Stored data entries
Segment Open

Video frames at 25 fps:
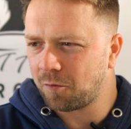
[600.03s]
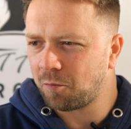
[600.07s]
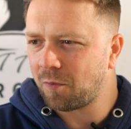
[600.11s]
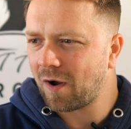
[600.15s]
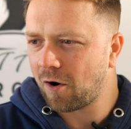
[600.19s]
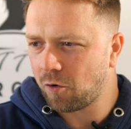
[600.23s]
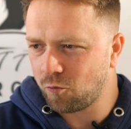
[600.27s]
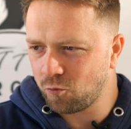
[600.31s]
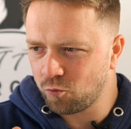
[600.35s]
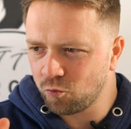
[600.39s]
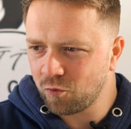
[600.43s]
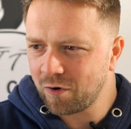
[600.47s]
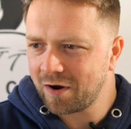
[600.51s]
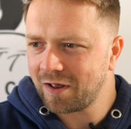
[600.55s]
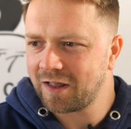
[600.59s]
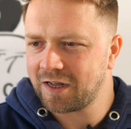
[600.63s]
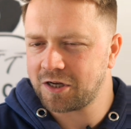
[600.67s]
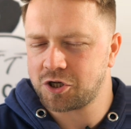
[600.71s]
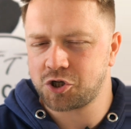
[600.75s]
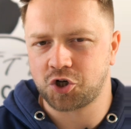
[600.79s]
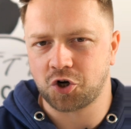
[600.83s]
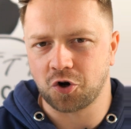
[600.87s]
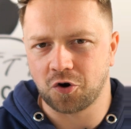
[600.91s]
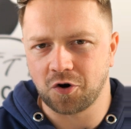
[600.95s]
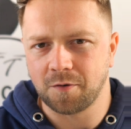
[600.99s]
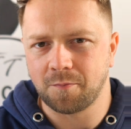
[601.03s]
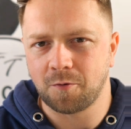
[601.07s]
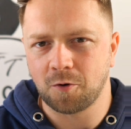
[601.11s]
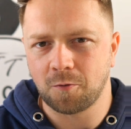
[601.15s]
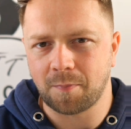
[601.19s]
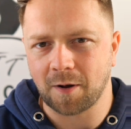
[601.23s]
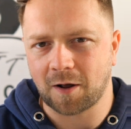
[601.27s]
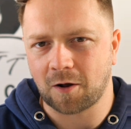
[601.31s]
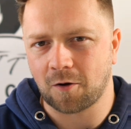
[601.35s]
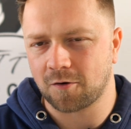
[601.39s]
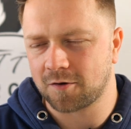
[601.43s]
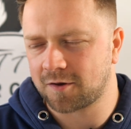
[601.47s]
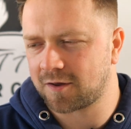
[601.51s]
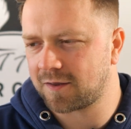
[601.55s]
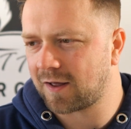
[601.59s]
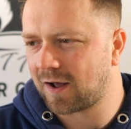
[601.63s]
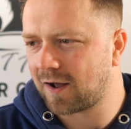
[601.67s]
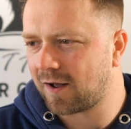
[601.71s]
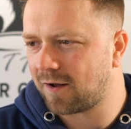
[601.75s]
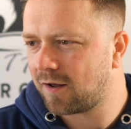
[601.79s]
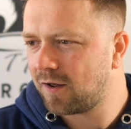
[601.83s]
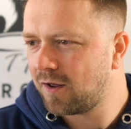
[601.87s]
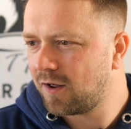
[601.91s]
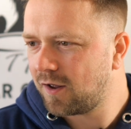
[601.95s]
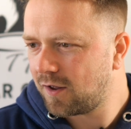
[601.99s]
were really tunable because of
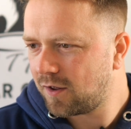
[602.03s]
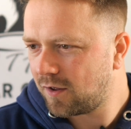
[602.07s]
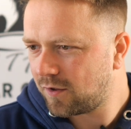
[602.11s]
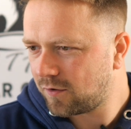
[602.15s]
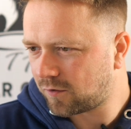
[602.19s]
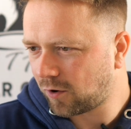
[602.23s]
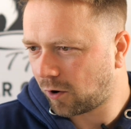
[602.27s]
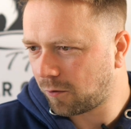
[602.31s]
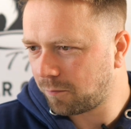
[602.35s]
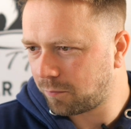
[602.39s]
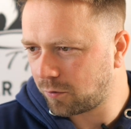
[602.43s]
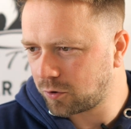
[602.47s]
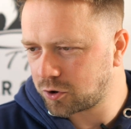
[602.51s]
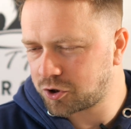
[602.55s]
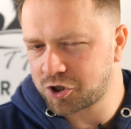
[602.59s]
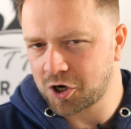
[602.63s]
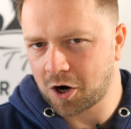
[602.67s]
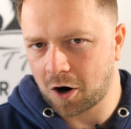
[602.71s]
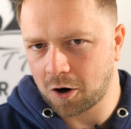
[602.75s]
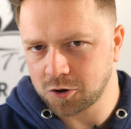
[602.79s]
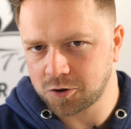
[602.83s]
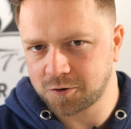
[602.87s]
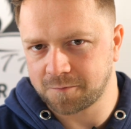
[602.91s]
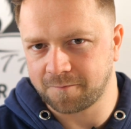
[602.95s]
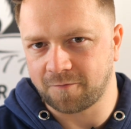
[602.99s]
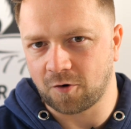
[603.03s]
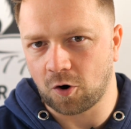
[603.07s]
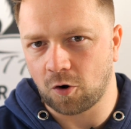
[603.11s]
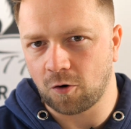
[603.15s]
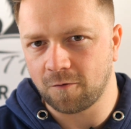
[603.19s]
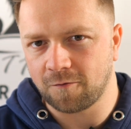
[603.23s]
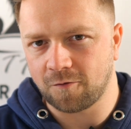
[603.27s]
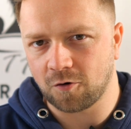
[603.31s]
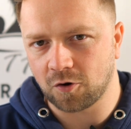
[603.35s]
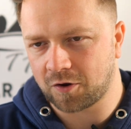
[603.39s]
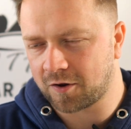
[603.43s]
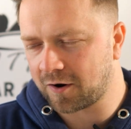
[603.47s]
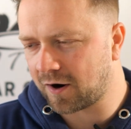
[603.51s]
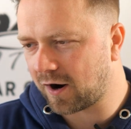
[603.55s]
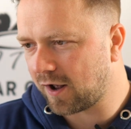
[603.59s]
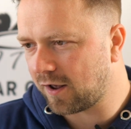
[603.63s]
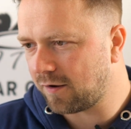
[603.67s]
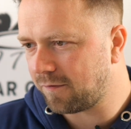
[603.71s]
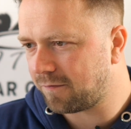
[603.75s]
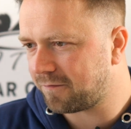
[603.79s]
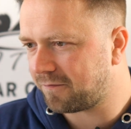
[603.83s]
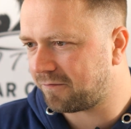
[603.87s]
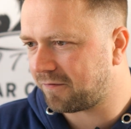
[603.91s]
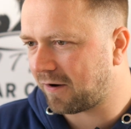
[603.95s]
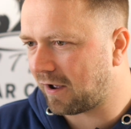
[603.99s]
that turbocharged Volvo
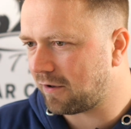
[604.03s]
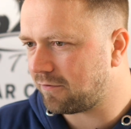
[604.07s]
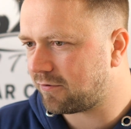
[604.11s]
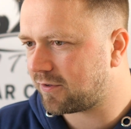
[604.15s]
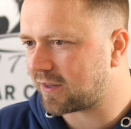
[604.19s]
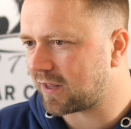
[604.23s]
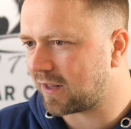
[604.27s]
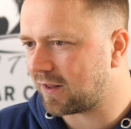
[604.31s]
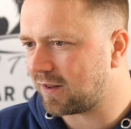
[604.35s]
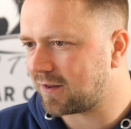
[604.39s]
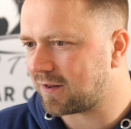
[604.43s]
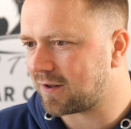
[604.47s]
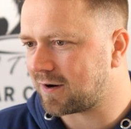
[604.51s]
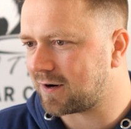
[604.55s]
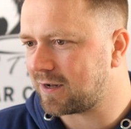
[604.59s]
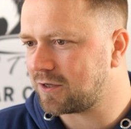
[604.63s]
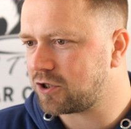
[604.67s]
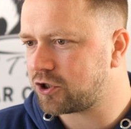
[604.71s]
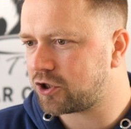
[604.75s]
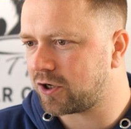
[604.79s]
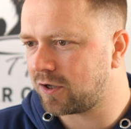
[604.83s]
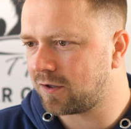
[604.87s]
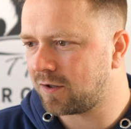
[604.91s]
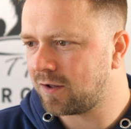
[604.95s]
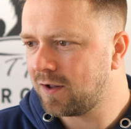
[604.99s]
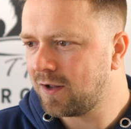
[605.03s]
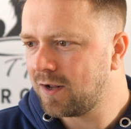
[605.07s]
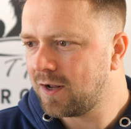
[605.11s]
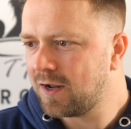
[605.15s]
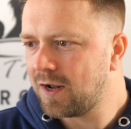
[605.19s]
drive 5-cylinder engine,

Segment Closed

_What the exercise asks_: The records above are to be transcribed exactly, with every picture left out.

_Solution for this problem_:
Video frames at 25 fps:
[600.03s]
[600.07s]
[600.11s]
[600.15s]
[600.19s]
[600.23s]
[600.27s]
[600.31s]
[600.35s]
[600.39s]
[600.43s]
[600.47s]
[600.51s]
[600.55s]
[600.59s]
[600.63s]
[600.67s]
[600.71s]
[600.75s]
[600.79s]
[600.83s]
[600.87s]
[600.91s]
[600.95s]
[600.99s]
[601.03s]
[601.07s]
[601.11s]
[601.15s]
[601.19s]
[601.23s]
[601.27s]
[601.31s]
[601.35s]
[601.39s]
[601.43s]
[601.47s]
[601.51s]
[601.55s]
[601.59s]
[601.63s]
[601.67s]
[601.71s]
[601.75s]
[601.79s]
[601.83s]
[601.87s]
[601.91s]
[601.95s]
[601.99s]
were really tunable because of
[602.03s]
[602.07s]
[602.11s]
[602.15s]
[602.19s]
[602.23s]
[602.27s]
[602.31s]
[602.35s]
[602.39s]
[602.43s]
[602.47s]
[602.51s]
[602.55s]
[602.59s]
[602.63s]
[602.67s]
[602.71s]
[602.75s]
[602.79s]
[602.83s]
[602.87s]
[602.91s]
[602.95s]
[602.99s]
[603.03s]
[603.07s]
[603.11s]
[603.15s]
[603.19s]
[603.23s]
[603.27s]
[603.31s]
[603.35s]
[603.39s]
[603.43s]
[603.47s]
[603.51s]
[603.55s]
[603.59s]
[603.63s]
[603.67s]
[603.71s]
[603.75s]
[603.79s]
[603.83s]
[603.87s]
[603.91s]
[603.95s]
[603.99s]
that turbocharged Volvo
[604.03s]
[604.07s]
[604.11s]
[604.15s]
[604.19s]
[604.23s]
[604.27s]
[604.31s]
[604.35s]
[604.39s]
[604.43s]
[604.47s]
[604.51s]
[604.55s]
[604.59s]
[604.63s]
[604.67s]
[604.71s]
[604.75s]
[604.79s]
[604.83s]
[604.87s]
[604.91s]
[604.95s]
[604.99s]
[605.03s]
[605.07s]
[605.11s]
[605.15s]
[605.19s]
drive 5-cylinder engine,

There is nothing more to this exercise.